Ocugen, Inc announced positive preliminary 12-month data (~50% of patients evaluated to date) from the second stage of the phase 1/2 ArMaDa clinical trial evaluating OCU410 (AAV5-RORA), its novel modifier gene therapy for geographic atrophy (GA) secondary to dry age-related macular degeneration (AMD). 

In the phase 2 study, 51 patients were randomized 1:1:1 into either of 2 treatment groups (medium or high dose) or a control group. In the treatment groups, subjects received a single subretinal 200-µL administration of 5 x 10¹⁰ vector genomes (vg)/mL (medium dose) or 1.5 x 10¹¹ vg/mL (high dose), while the control group remained untreated.
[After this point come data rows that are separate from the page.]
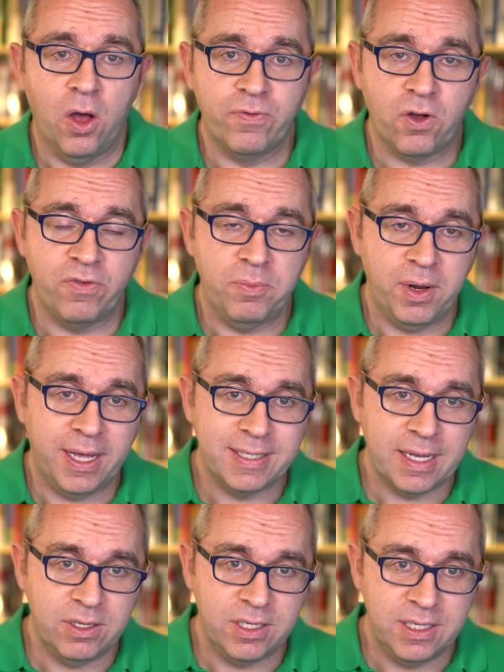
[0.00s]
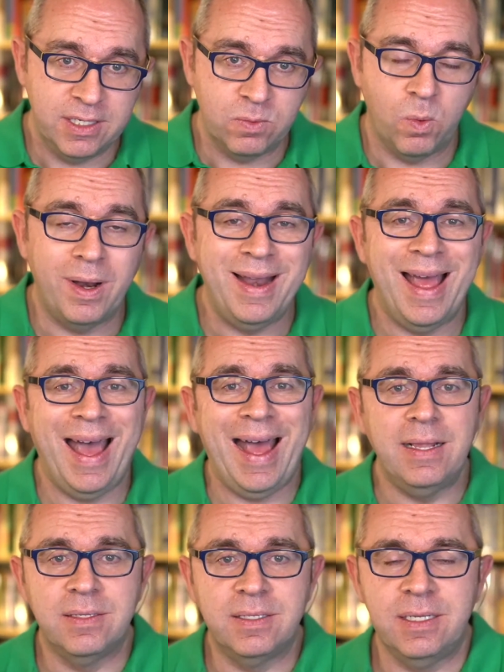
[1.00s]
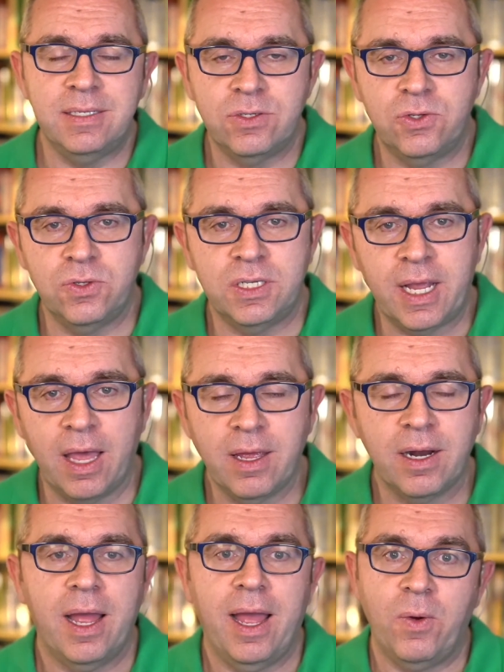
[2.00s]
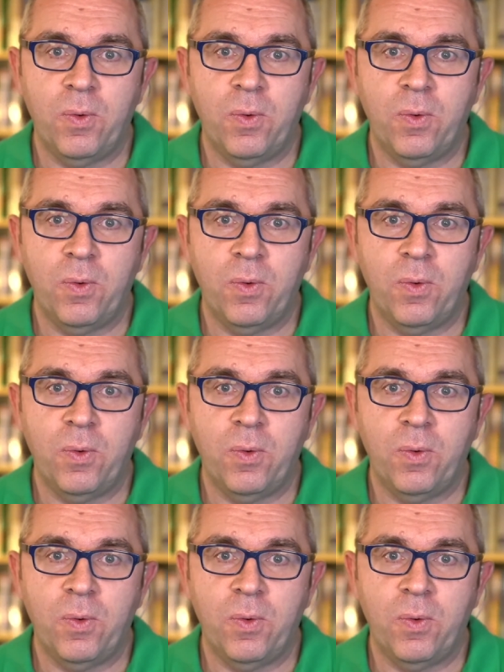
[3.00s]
of Coffee Break Italian Season 1 and Season 2 together,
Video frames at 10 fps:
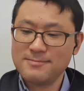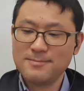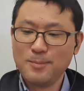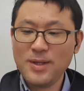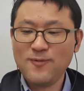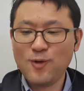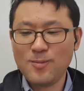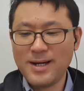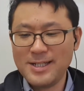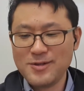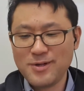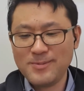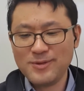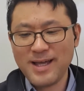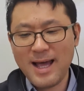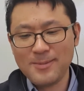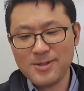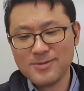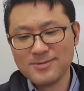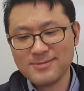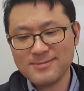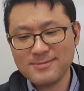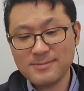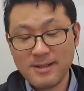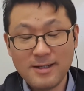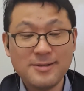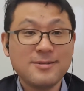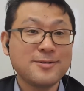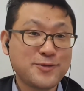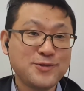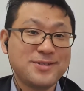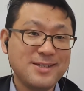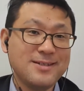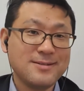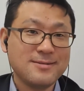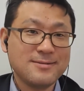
Before my trip to Camino, I did a good deed.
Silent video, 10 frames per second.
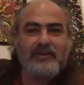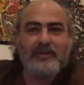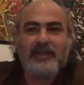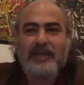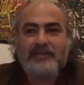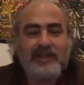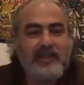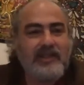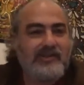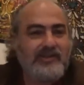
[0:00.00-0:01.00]
light
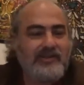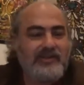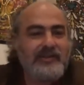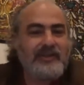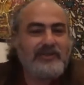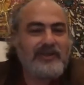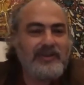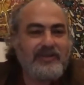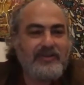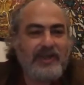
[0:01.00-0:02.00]
keys, only on
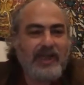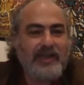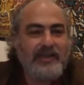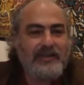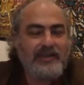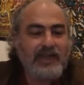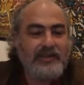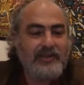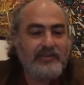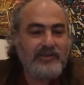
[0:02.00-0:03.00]
the high
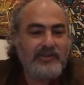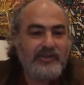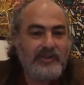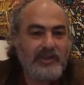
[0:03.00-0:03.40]
notes.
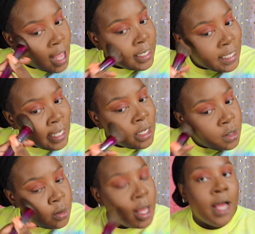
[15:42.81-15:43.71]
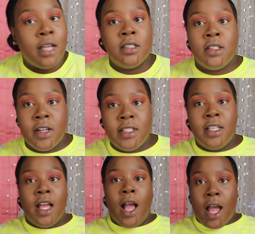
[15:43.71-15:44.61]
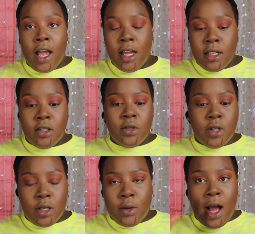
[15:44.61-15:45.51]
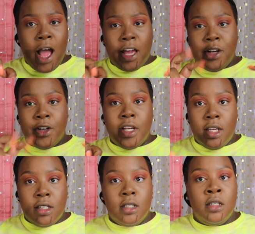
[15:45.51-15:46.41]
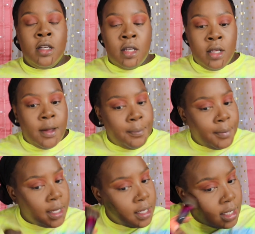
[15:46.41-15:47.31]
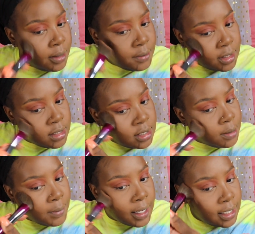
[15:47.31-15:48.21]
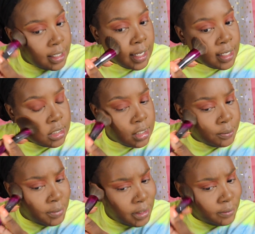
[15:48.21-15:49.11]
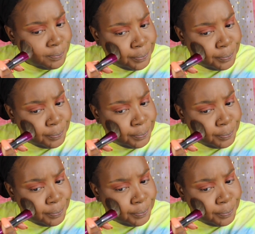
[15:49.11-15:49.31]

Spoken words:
now I start to add, you know, higher end makeup into my collection. But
Key findings from the phase 2 trial, include a 46% lesion growth reduction (medium + high dose vs control; P=0.015; n=23) at 12 months; a medium dose that achieved 54% lesion reduction (P=0.02; n=10) vs high dose 36% (P=0.05; n=8) compared to control; and a 50% responder rate with patients achieving >50% lesion size reduction vs control, the company reported. In addition, the subgroup (n=14, subjects with ≥7.5 mm² at baseline) showed 57% greater reduction in lesion size compared to control. 

In new findings from the first stage of the trial, 7 evaluable subjects showed ellipsoid zone (EZ) loss was 60% slower in OCU410-treated eyes compared to untreated fellow eyes at 12 months. In addition, EZ-RPE complex loss reduced in treated eyes vs fellow eyes, demonstrating photoreceptor + RPE preservation, the company noted.

According to Ocugen, no OCU410-related serious adverse events were observed and no cases of endophthalmitis, retinal detachment, vasculitis, choroidal neovascularization, or optic ischemic neuropathy have been reported in ArMaDa to date.

The company said it remains on track for a biologics license application filing for OCU410 in 2028.